Driving higher safety standards on the roads

SPONSORED BY AWS

The Driver and Vehicle Standards Agency (DVSA) has used artificial intelligence to improve its vehicle-testing services, helping to make UK roads safer. The organisation has been on a seven-year journey to digitally transform the way it works, improving its services one by one.

The DVSA’s main role is to oversee MOT tests, testers and garages. Initially, it had been seeking a partner to replace a mainframe-based MOT system with a faster, more intuitive cloud-based alternative. It opted for Kainos, a digital services provider, and AWS Partner.

“The vast majority of our business over the last five years has been in cloud services, partly because our customers are demanding cloud solutions, but also because the solutions we can offer can be more flexible than any of the alternatives to the demands of the customers. Cloud can scale up and down more quickly and be more cost effective for customers,” says Peter Campbell, chief technology officer at Kainos Digital Services division.

Kainos Digital Services division has won a huge amount of business across the UK government’s G-Cloud and Digital Outcomes and Specialists frameworks. The former is aimed at easing procurement by public sector bodies of IT services that use cloud computing, while the latter is a framework for selling digital outcomes, specialists and research services.

Campbell explains that the inception of cloud, coupled with the service capabilities that cloud partners have, has levelled the playing field in terms of who public sector customers are procuring services from.

The inception of cloud has levelled the playing field in terms of public sector procurement

“The digital marketplace frameworks have been transformational for governments. Both allow government departments to buy against the market with a lot more transparency, but also [give] an opportunity for smaller businesses to market and sell cloud services. It has been a big part of Kainos’s ability to deliver and secure cloud work,” he says.

The new, faster, more intuitive MOT service is hosted on AWS and provides the foundation for DVSA to work on a number of other projects, including the Check MOT History and Get MOT Reminders service, which uses AWS technology to send test date reminders to motorists.

It was while Kainos was helping DVSA with the modernisation of IT infrastructure that the joint team spotted an opportunity to improve vehicle-testing services.

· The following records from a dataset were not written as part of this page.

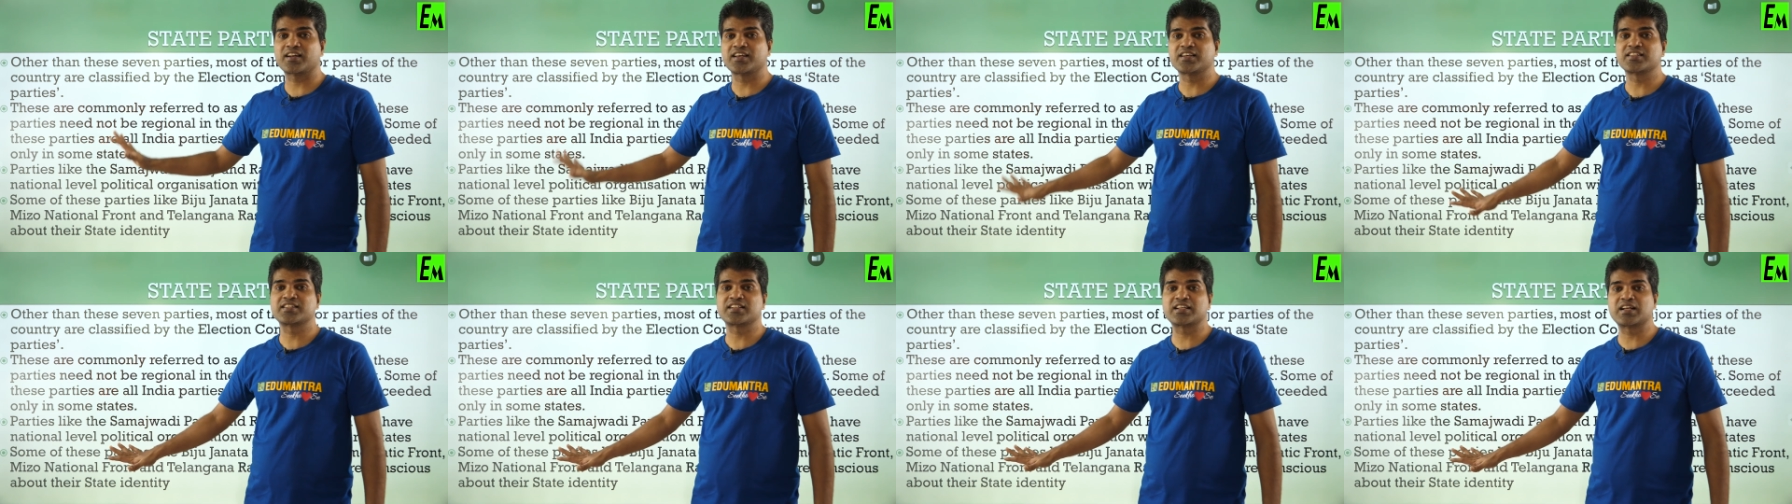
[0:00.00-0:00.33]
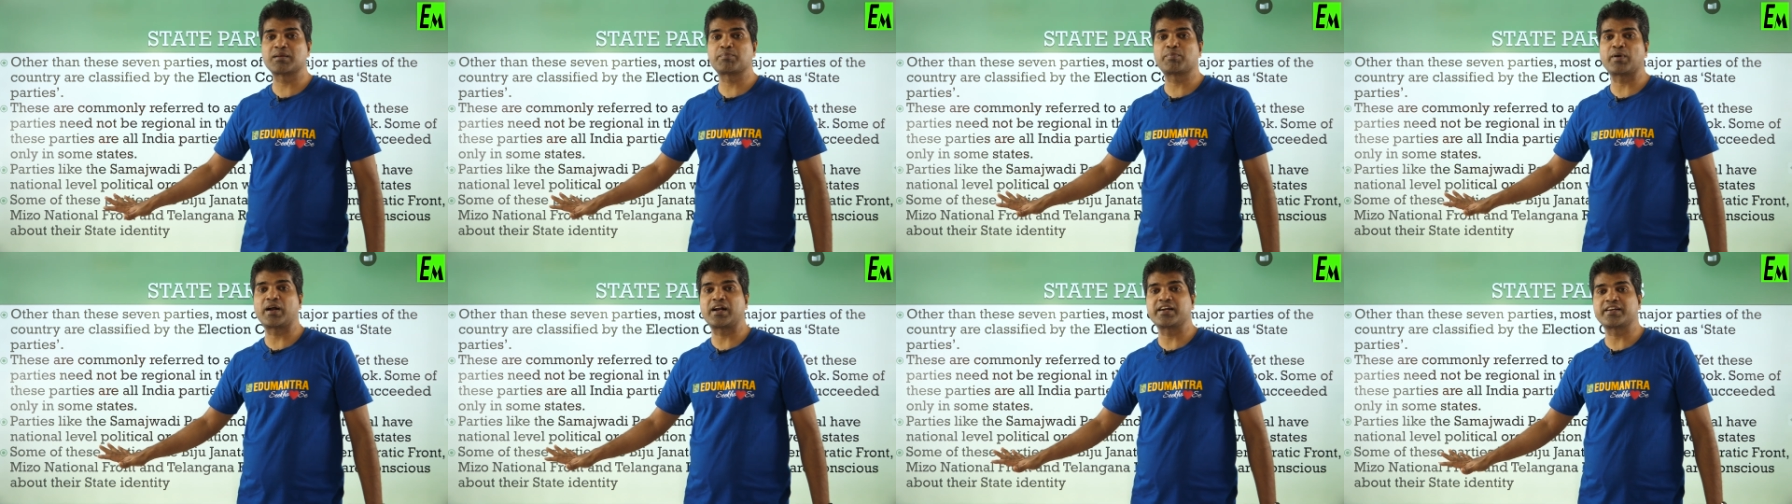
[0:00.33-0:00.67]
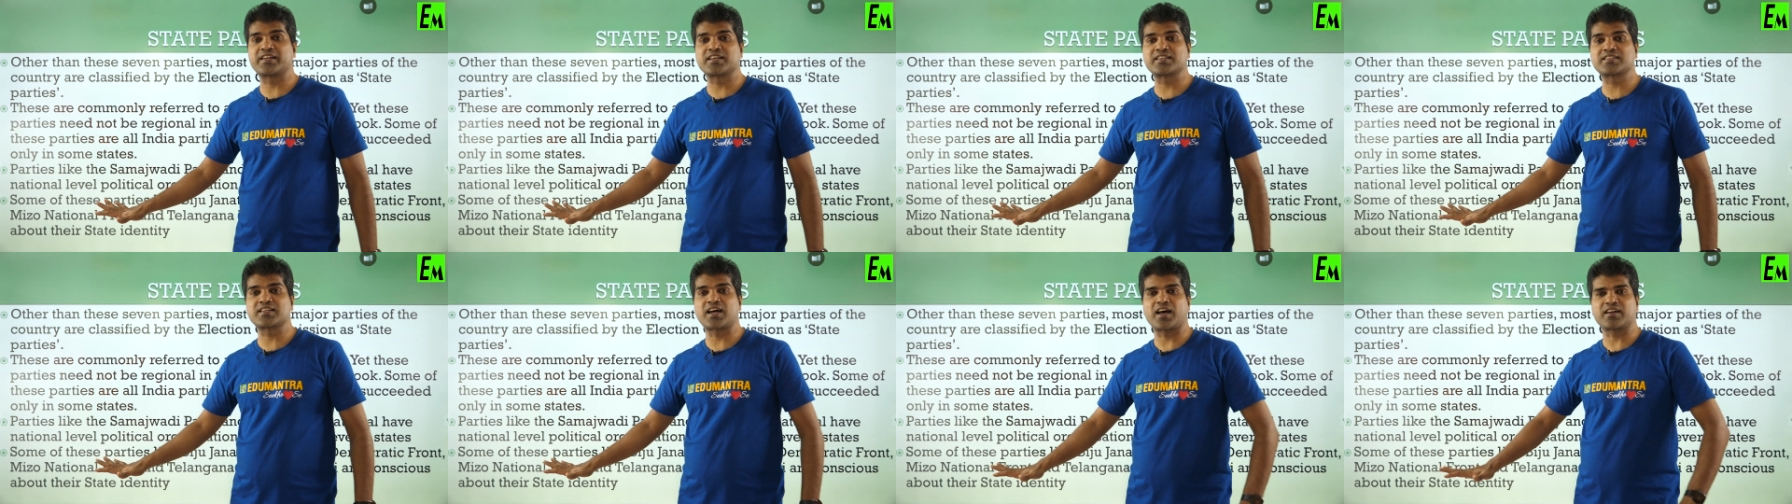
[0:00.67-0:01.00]
regional
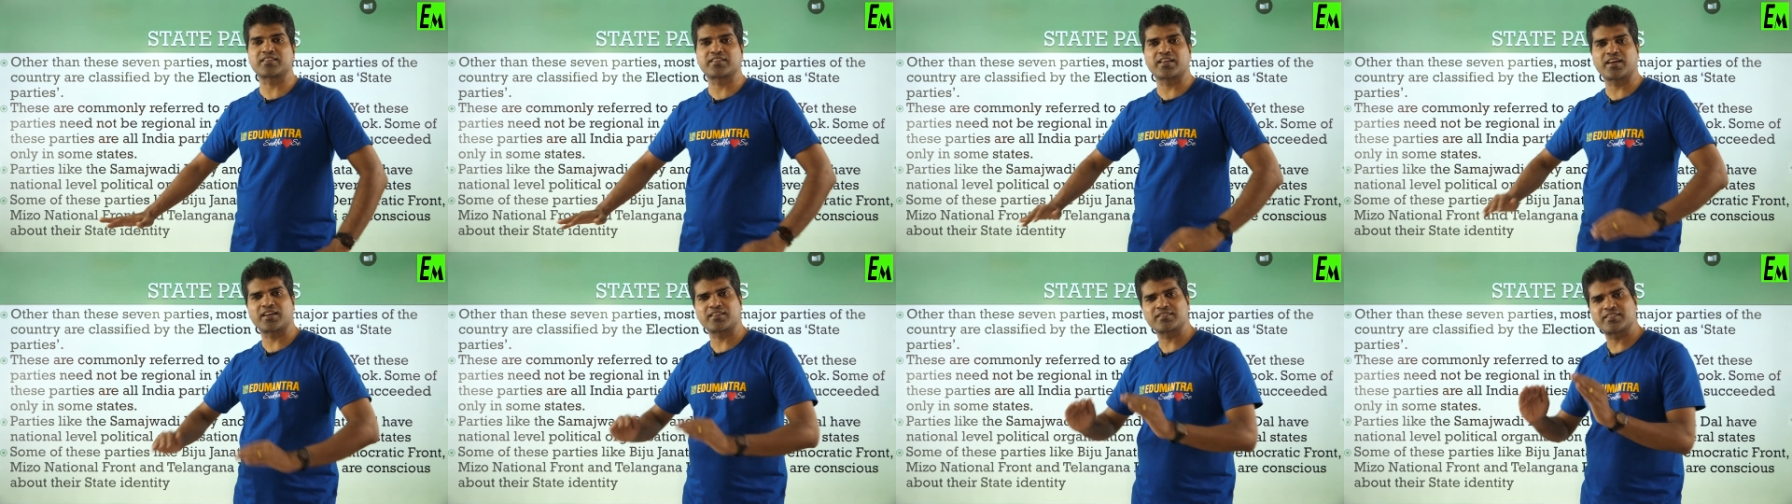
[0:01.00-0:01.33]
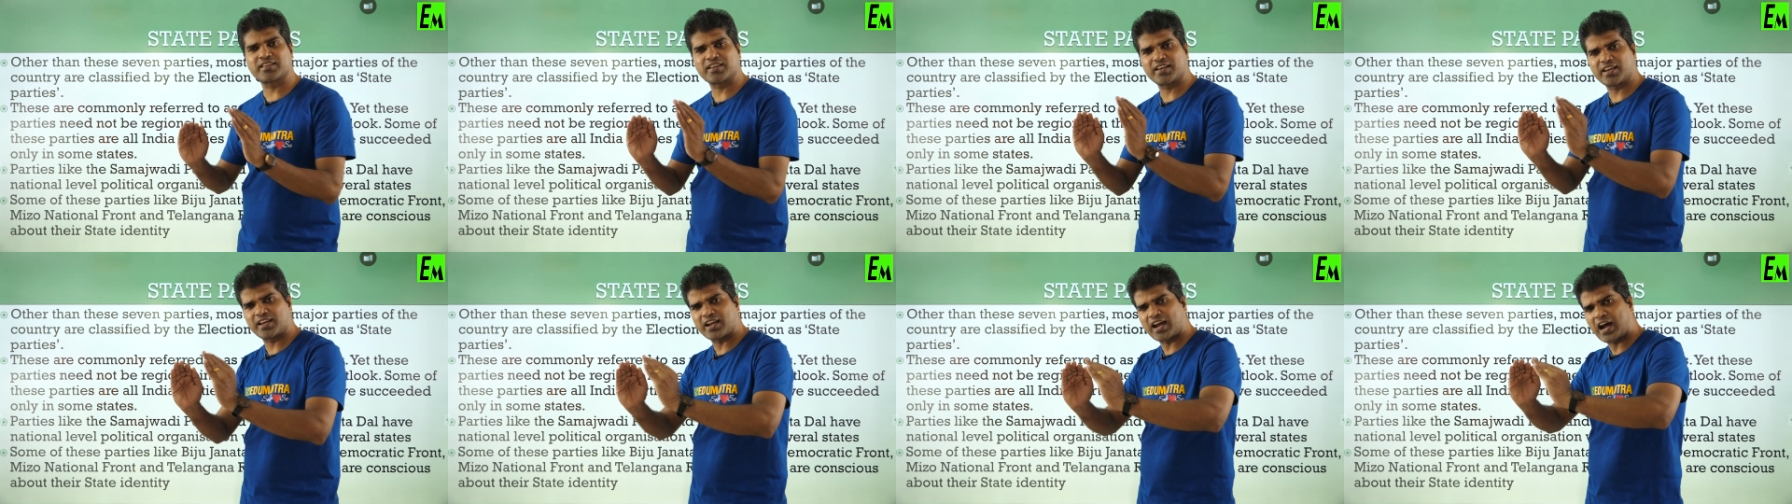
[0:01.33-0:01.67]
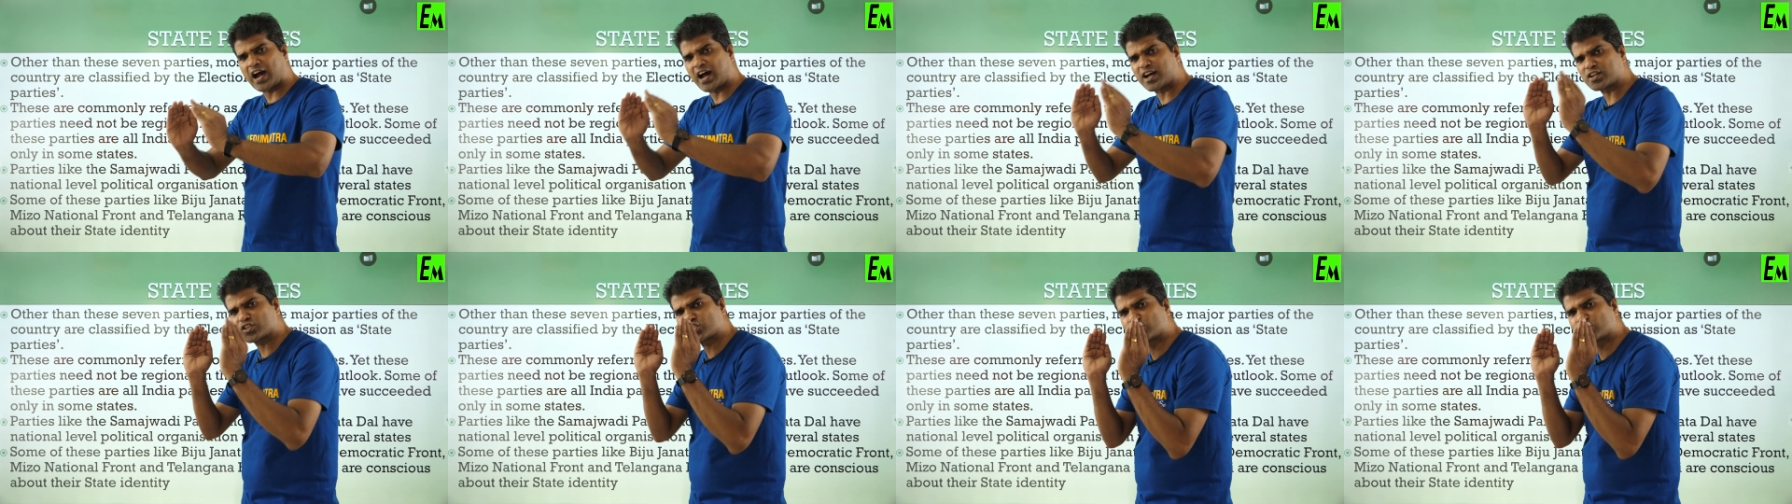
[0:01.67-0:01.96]
parties are there, they are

The DVSA carries out inspections to help ensure MOT tests on cars and motorcycles are conducted properly at garages. With 260 vehicle examiners carrying out unannounced spot-checks and 24,000 garages nationwide, effective targeting of garages is critical.

Kainos worked with the DVSA to create a machine-learning tool that continually identifies abnormal behavioural patterns in MOT testing and assigns risk ratings to individuals as well as garages. The algorithm builds a picture of performance over time, detecting garages with poor practices. The tool uses AWS to run applications and to securely hold large amounts of data, including test volumes, frequencies, pass rates and disciplinary histories.

The results have been remarkable. Better targeting meant the proportion of garage visits leading to an “unsatisfactory” or “needs improvement” verdict rose from 28 per cent in March 2018 to 77 per cent a year later. The proportion of visits resulting in disciplinary action or warning letters more than doubled.

Furthermore, the time taken by DVSA staff to complete pre-visit data analysis has halved and garages have welcomed the system’s more objective methodology and removal of rogue traders. Ultimately, the new vehicle-testing services tool is helping to make roads safer.

“Through our work with Kainos and moving the MOT testing service onto AWS, we have transformed the way DVSA detects poorly performing MOT garages,” says Alex Fiddes, DVSA’s head of digital operations. “Our priority is to help protect everyone from dangerous drivers and vehicles, and this technology is helping improve the standards of MOTs across Britain as we are better able to target dangerous practices.”

Cloud projects have enabled DVSA to keep improving its services. “We help our customers to develop their own skills and capabilities,” says Campbell. “We work closely with DVSA to build out their data science team, so they could start to innovate and do experiments in the cloud themselves. They’re using the machine-learning prototype as a template to work on their own machine-learning and artificial intelligence projects.”